ACTION ITEM
Among the entries below, tally the lines that include "video", and give the number alone.
*** Begin section ***
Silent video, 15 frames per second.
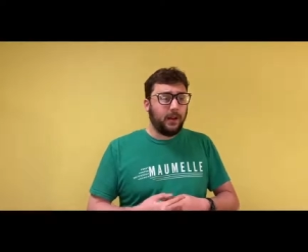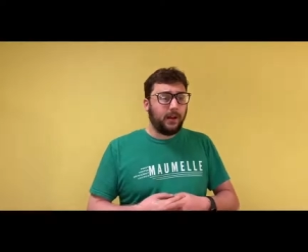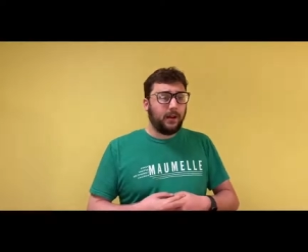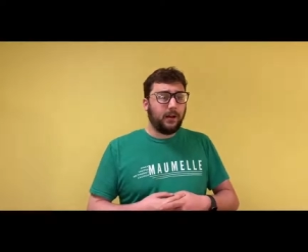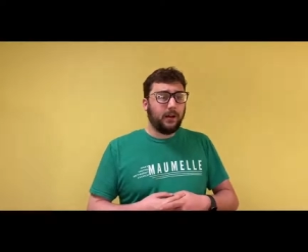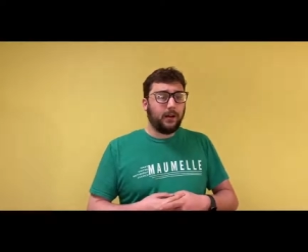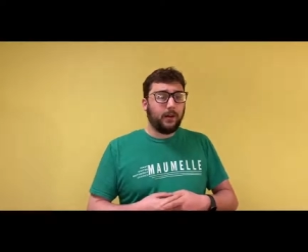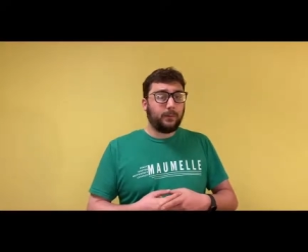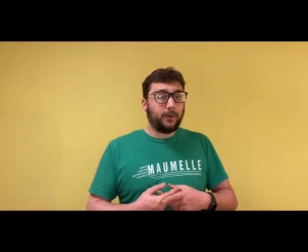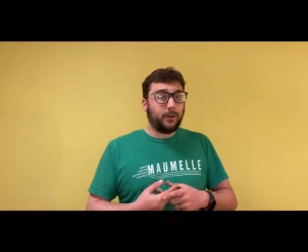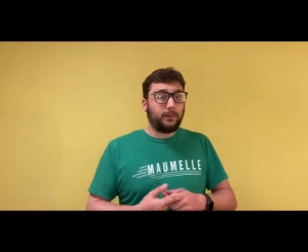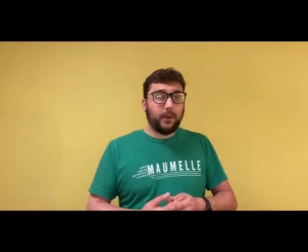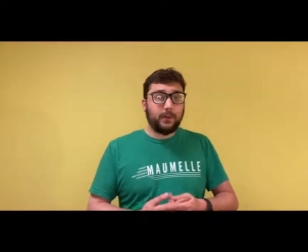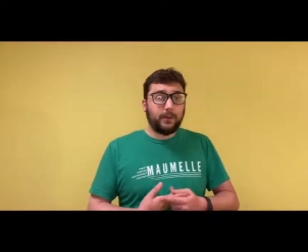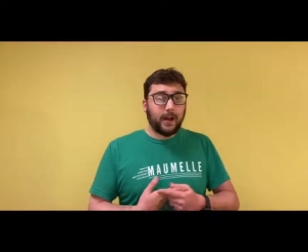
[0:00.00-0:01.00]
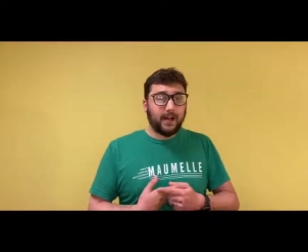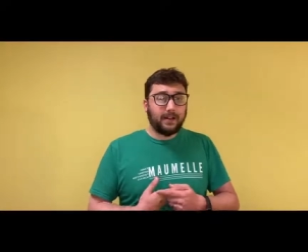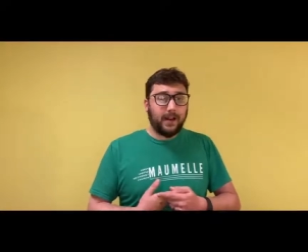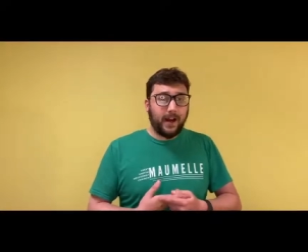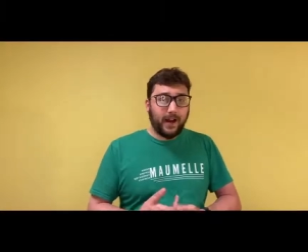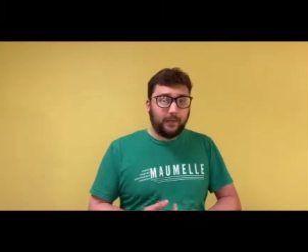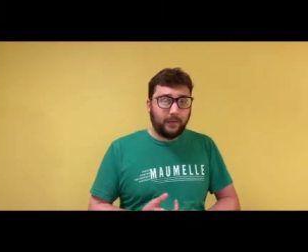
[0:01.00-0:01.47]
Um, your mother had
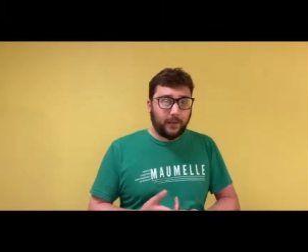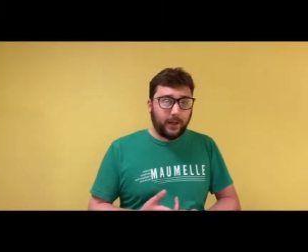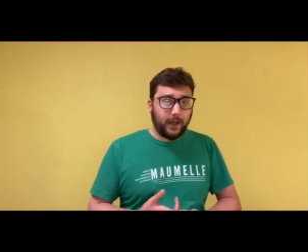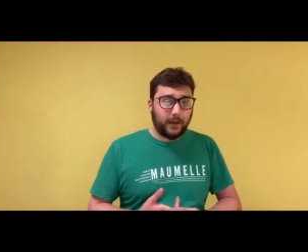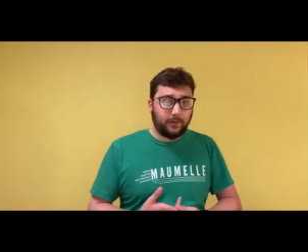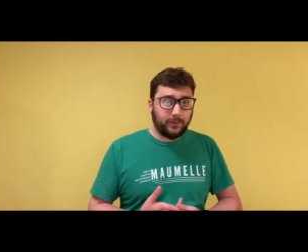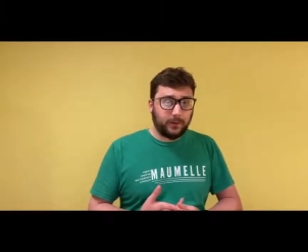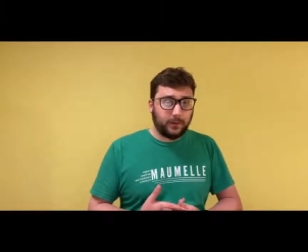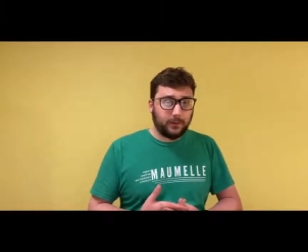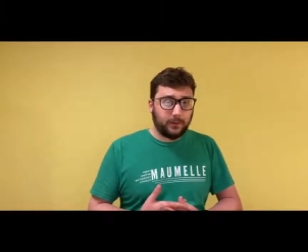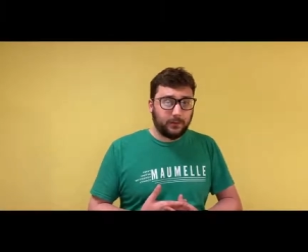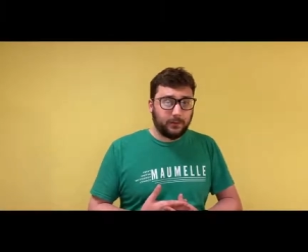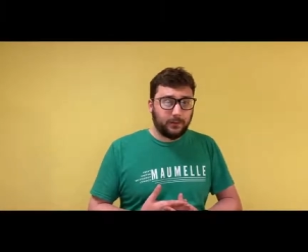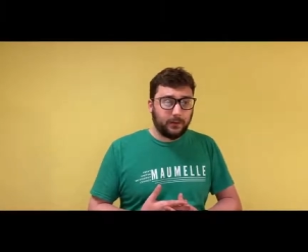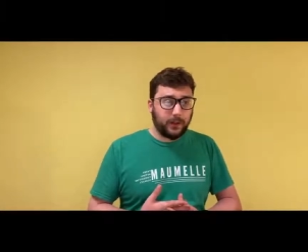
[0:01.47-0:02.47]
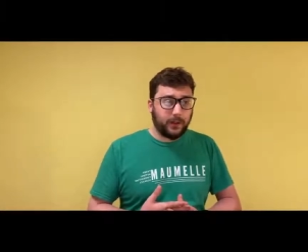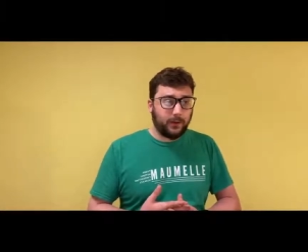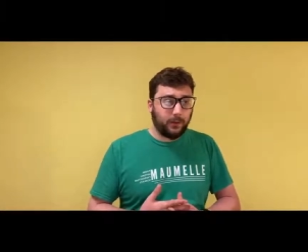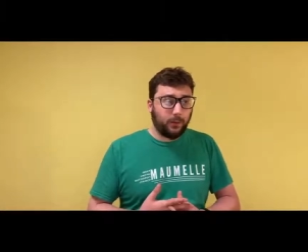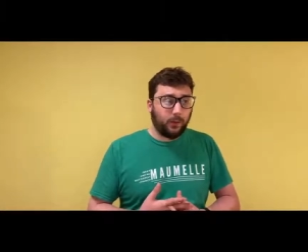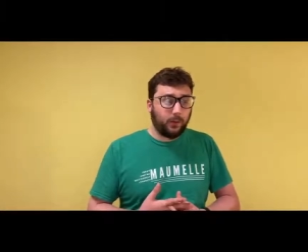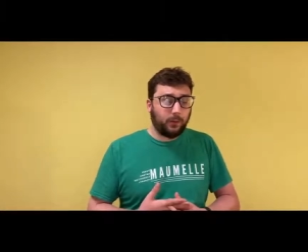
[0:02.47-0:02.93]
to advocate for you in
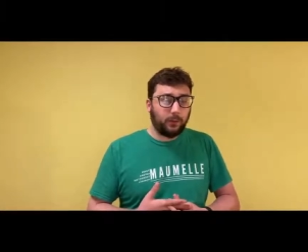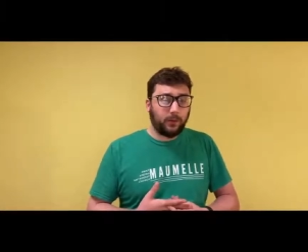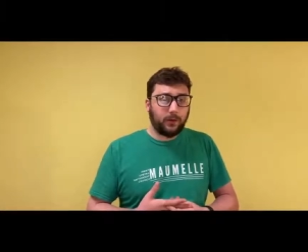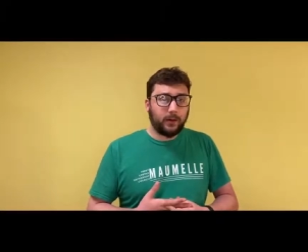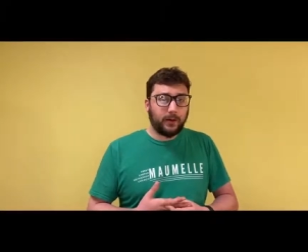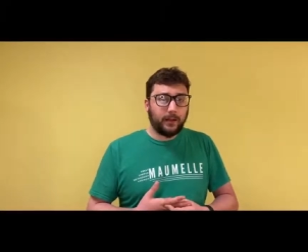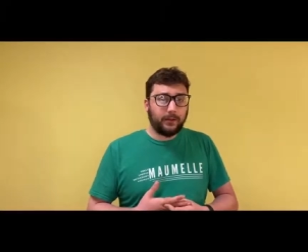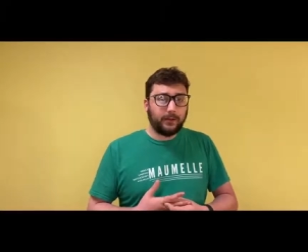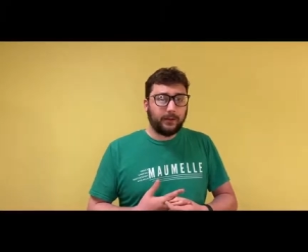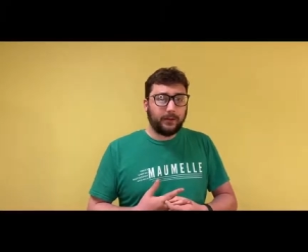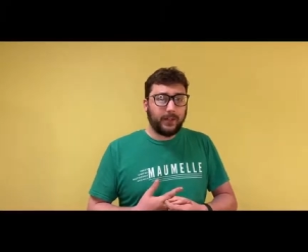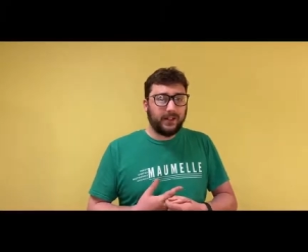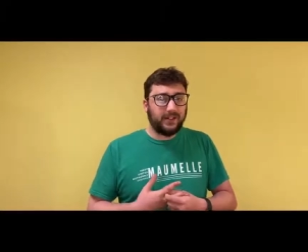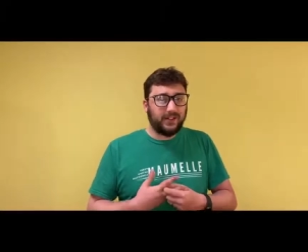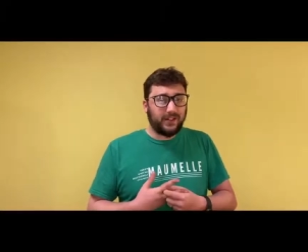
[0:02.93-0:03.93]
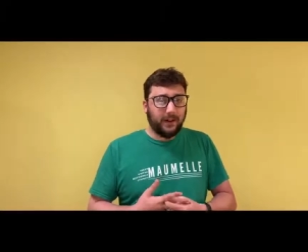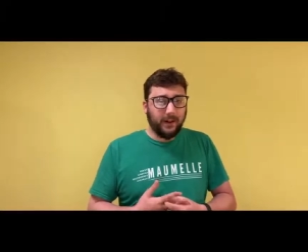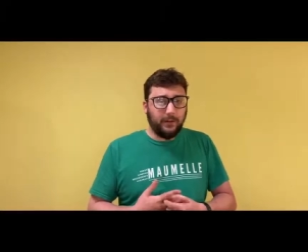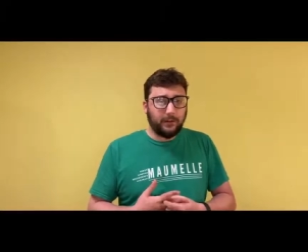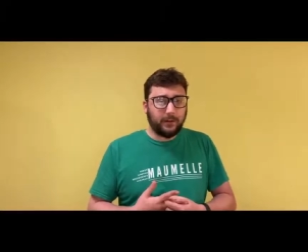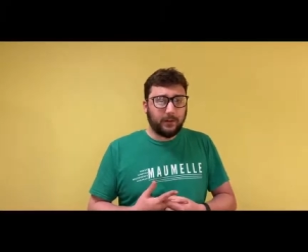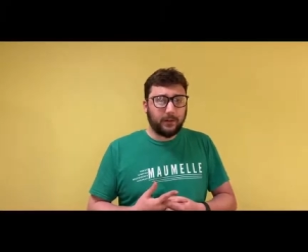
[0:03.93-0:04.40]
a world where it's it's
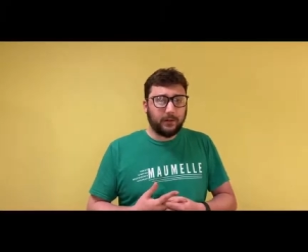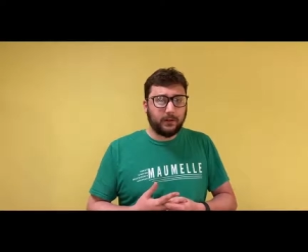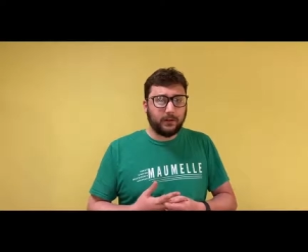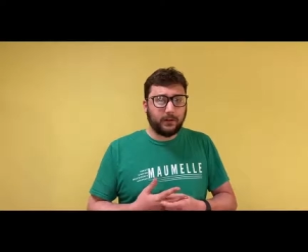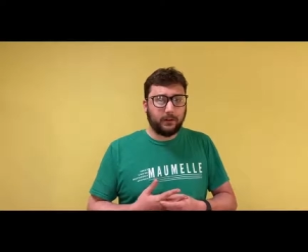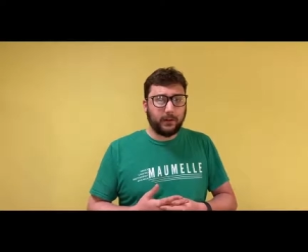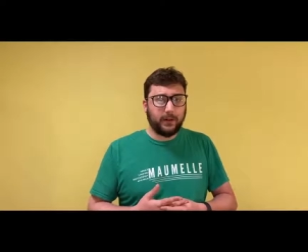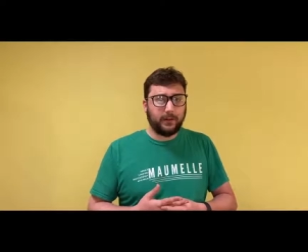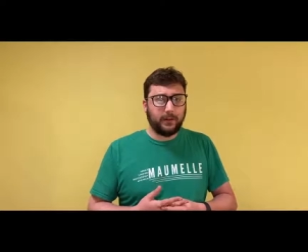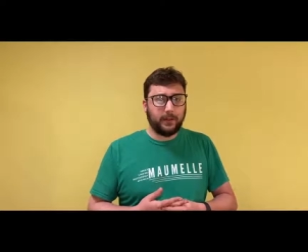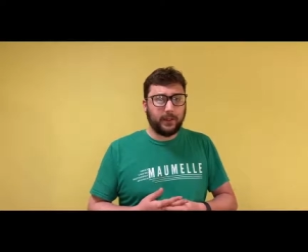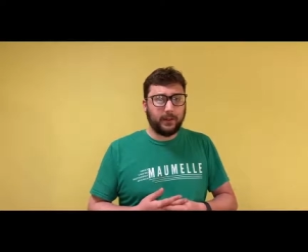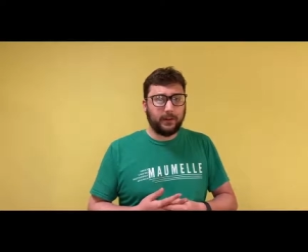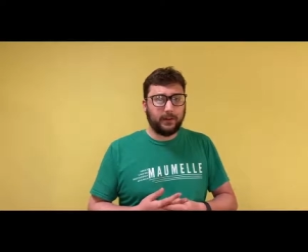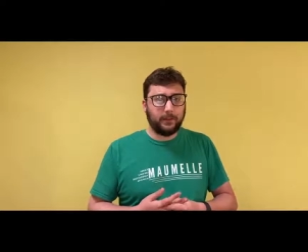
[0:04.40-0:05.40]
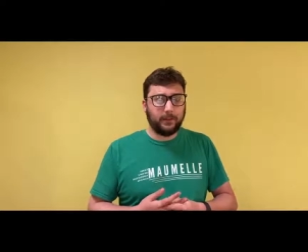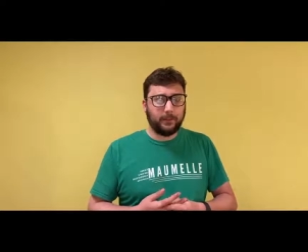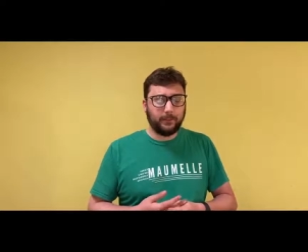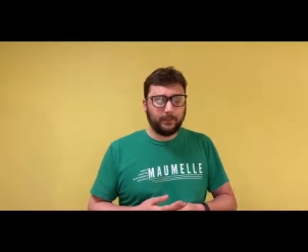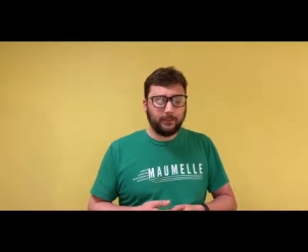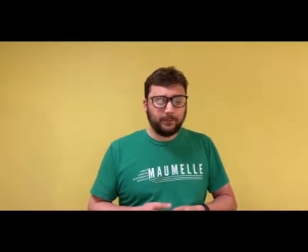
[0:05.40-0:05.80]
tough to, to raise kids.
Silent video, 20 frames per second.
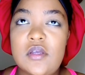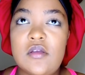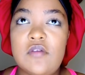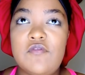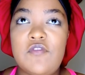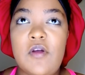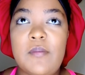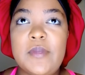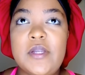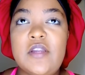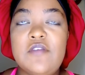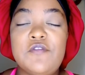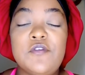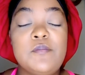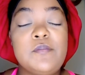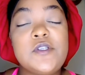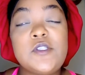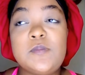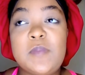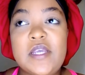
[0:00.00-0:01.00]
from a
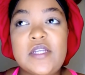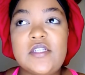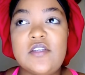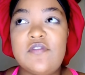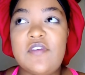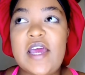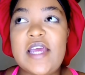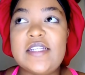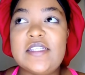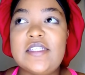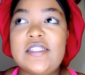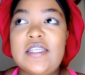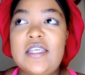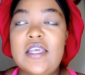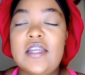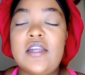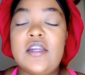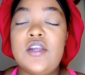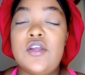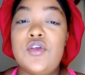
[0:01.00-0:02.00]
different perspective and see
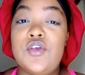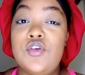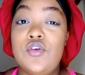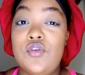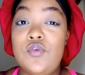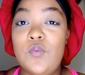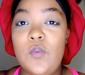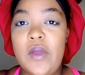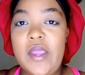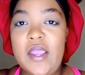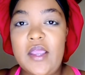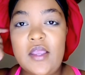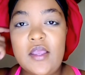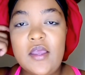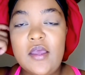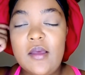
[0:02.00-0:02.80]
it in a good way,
*** End section ***
SOLUTION
2